** Opening SOURCE RECORDS block **
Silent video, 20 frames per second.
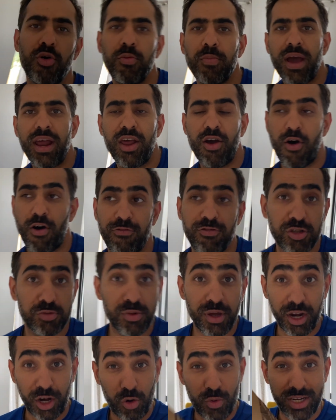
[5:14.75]
मैंने ऑफिस
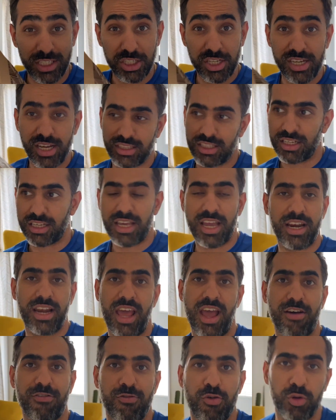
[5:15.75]
में रिक्वेस्ट किया था कि एक
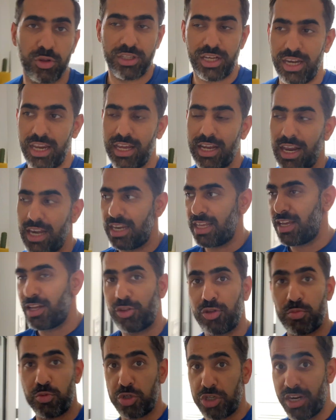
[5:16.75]
नया फ़ोन देने के लिए
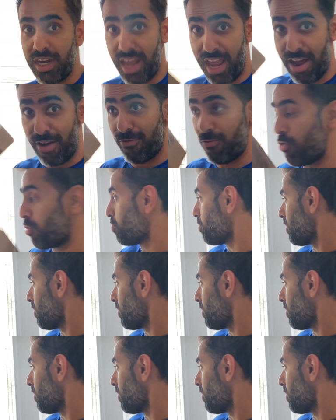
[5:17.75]
तो मुझे नया फ़ोन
** Closing SOURCE RECORDS block **
- _WHAT TO PRODUCE_: Return the records above verbatim, images excluded.

- _RESULT_:
Silent video, 20 frames per second.
[5:14.75]
मैंने ऑफिस
[5:15.75]
में रिक्वेस्ट किया था कि एक
[5:16.75]
नया फ़ोन देने के लिए
[5:17.75]
तो मुझे नया फ़ोन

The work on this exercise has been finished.